> [WHAT TO DO]
Copy the lines below exactly, starting at the one with "[0:00.00-0:06.08]" and ending at the one with "[31:31.23-31:32.23]", and leave out any picture.
== EXERCISE INPUTS ==
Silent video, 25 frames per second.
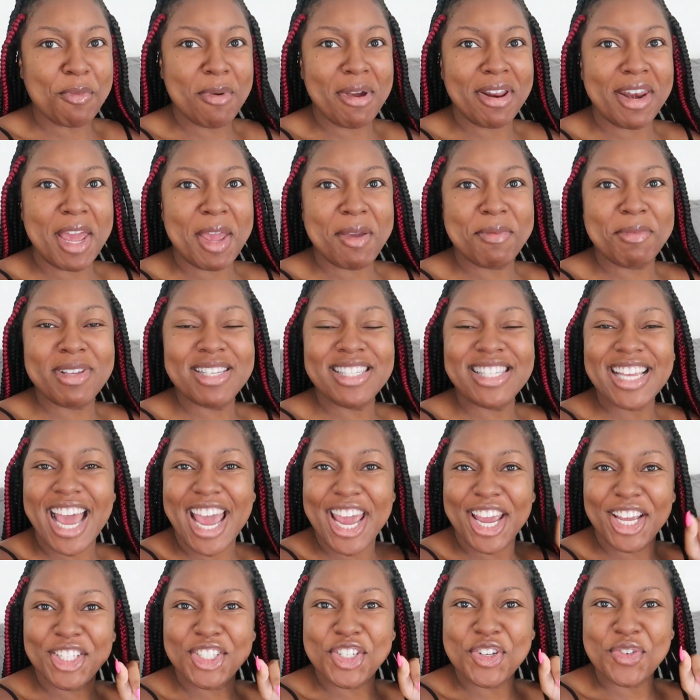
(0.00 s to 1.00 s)
My name is
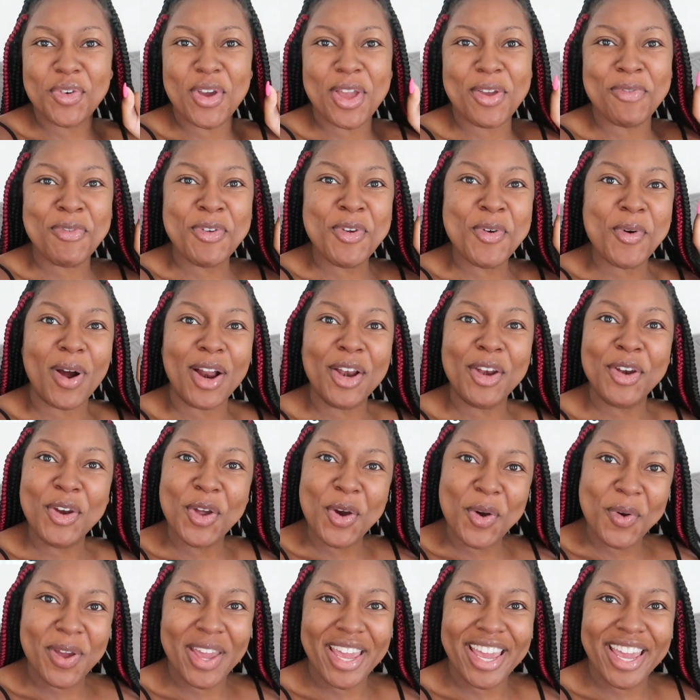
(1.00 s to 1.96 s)
Angel if you are new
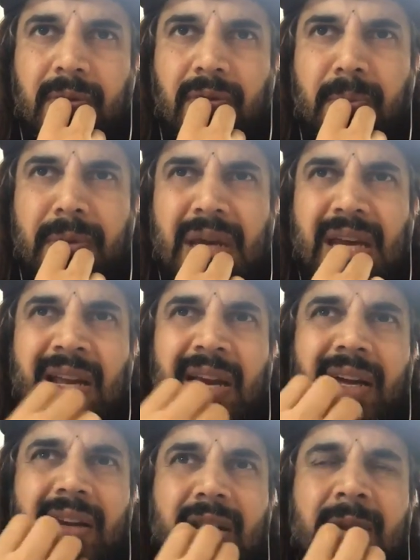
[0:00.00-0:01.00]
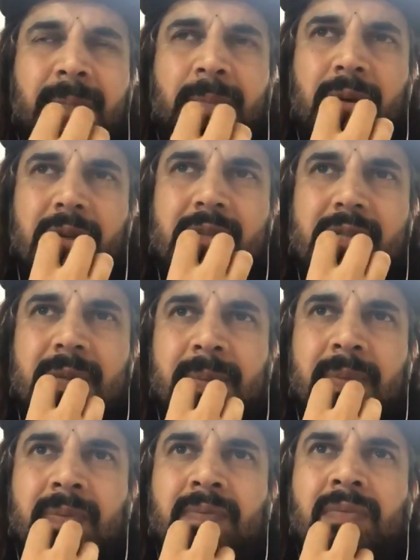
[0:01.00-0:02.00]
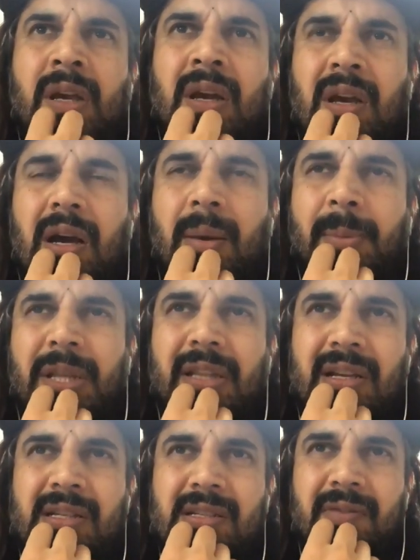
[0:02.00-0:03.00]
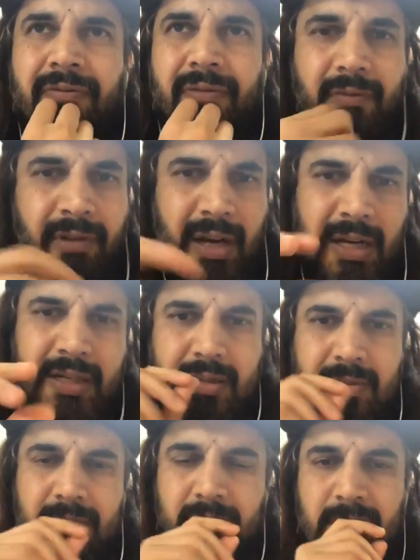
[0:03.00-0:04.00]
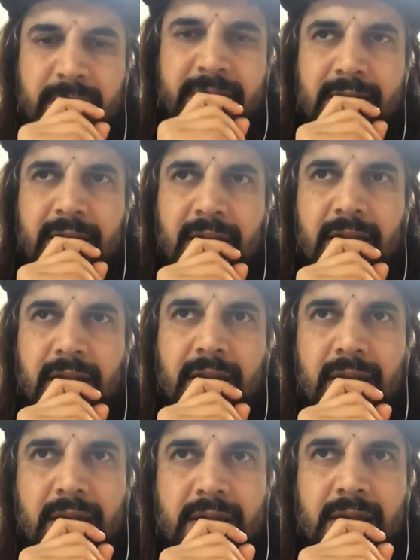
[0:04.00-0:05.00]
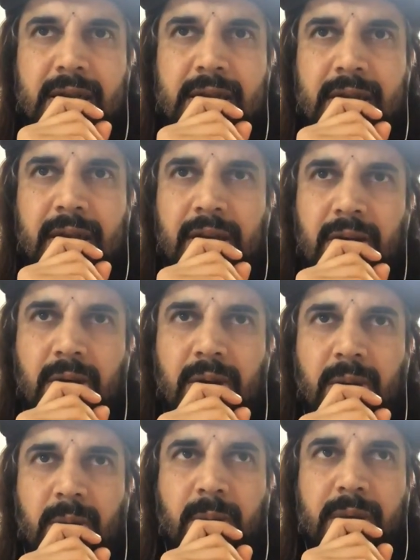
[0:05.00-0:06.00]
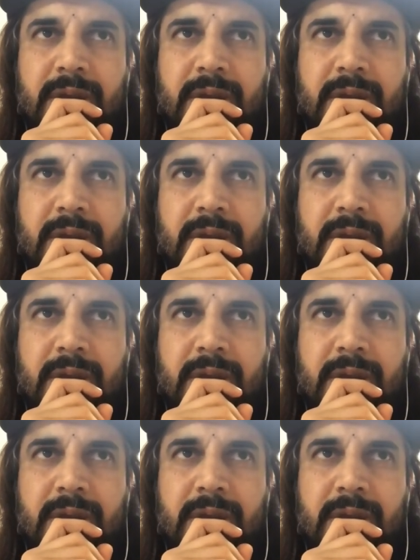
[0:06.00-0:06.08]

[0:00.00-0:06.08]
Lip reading: Nepotism. I mean, there is a favoritism in this industry, you know, which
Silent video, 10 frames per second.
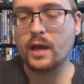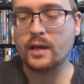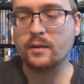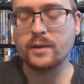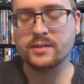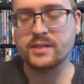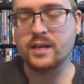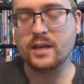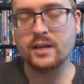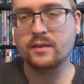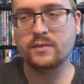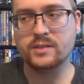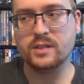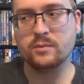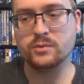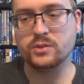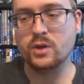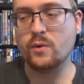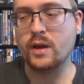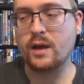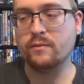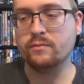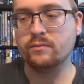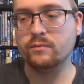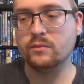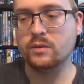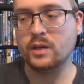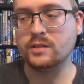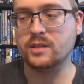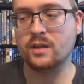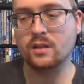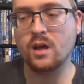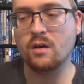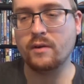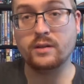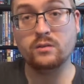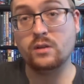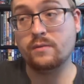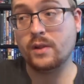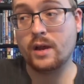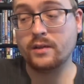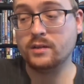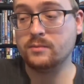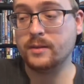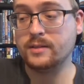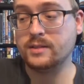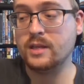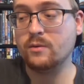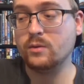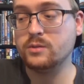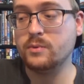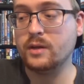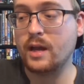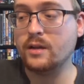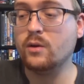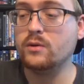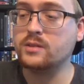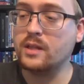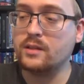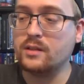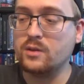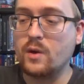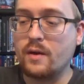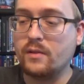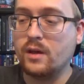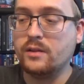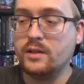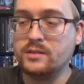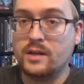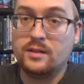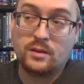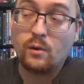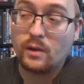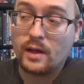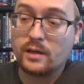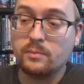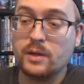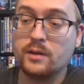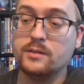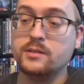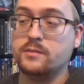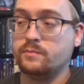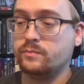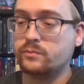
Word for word: And I'm not saying any of the sequels don't have things I love. I do love a lot of things about the sequels, but I notice that they do have a lot of things that I don't like because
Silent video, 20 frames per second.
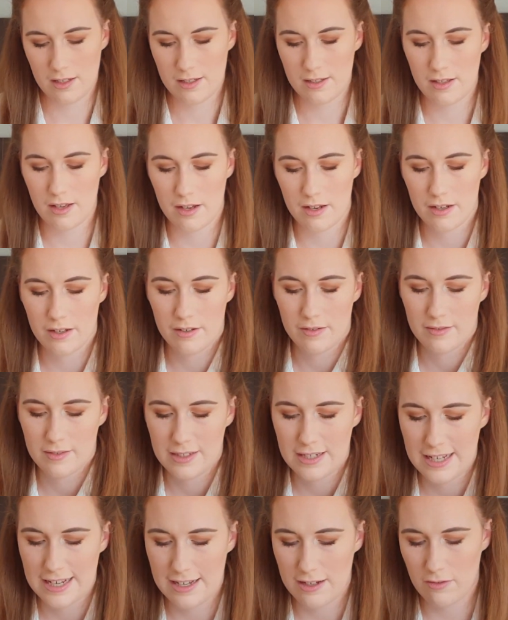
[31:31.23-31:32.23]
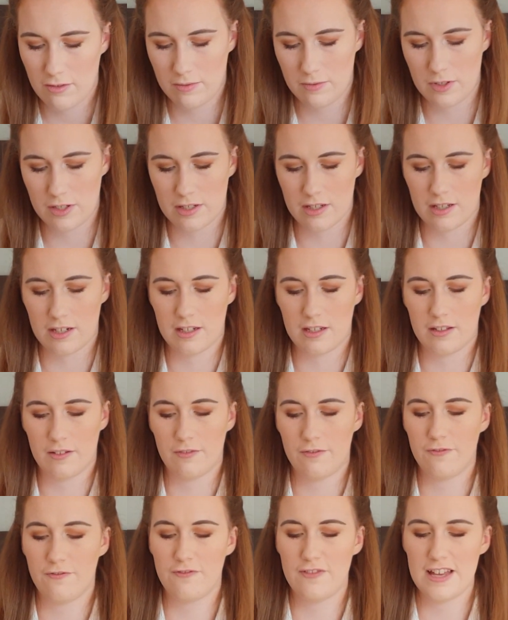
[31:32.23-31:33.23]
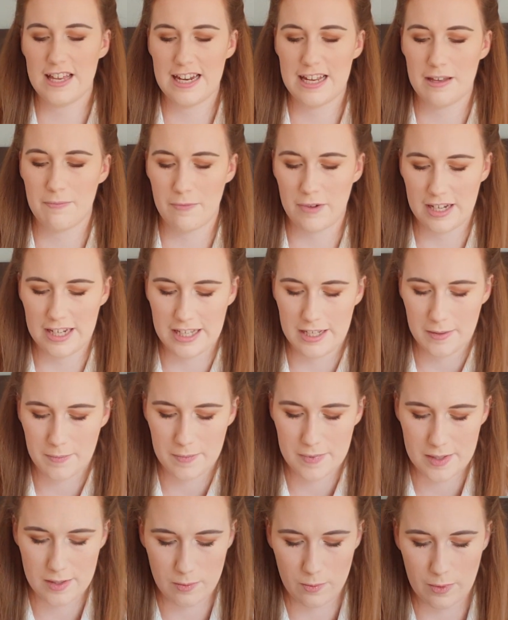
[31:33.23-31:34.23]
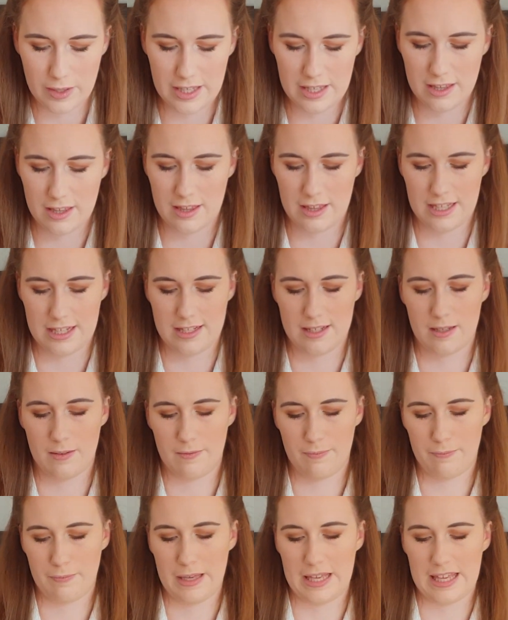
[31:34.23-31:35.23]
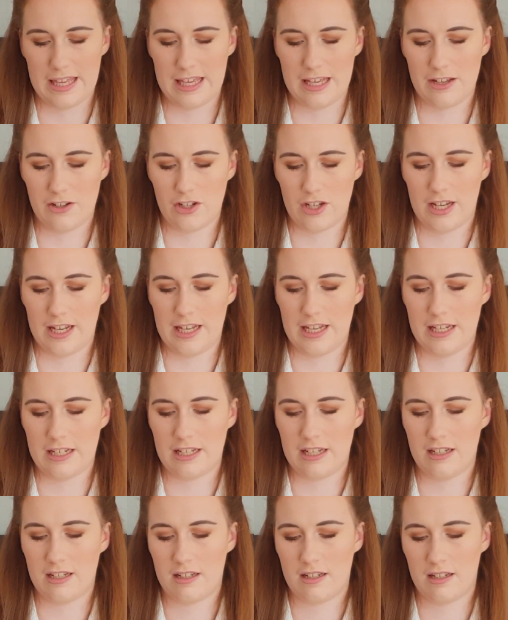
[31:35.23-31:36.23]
So now I'm just going to fill in my lips with this pinky shade.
===
> [TASK RESPONSE]
[0:00.00-0:06.08]
Lip reading: Nepotism. I mean, there is a favoritism in this industry, you know, which
Silent video, 10 frames per second.
Word for word: And I'm not saying any of the sequels don't have things I love. I do love a lot of things about the sequels, but I notice that they do have a lot of things that I don't like because
Silent video, 20 frames per second.
[31:31.23-31:32.23]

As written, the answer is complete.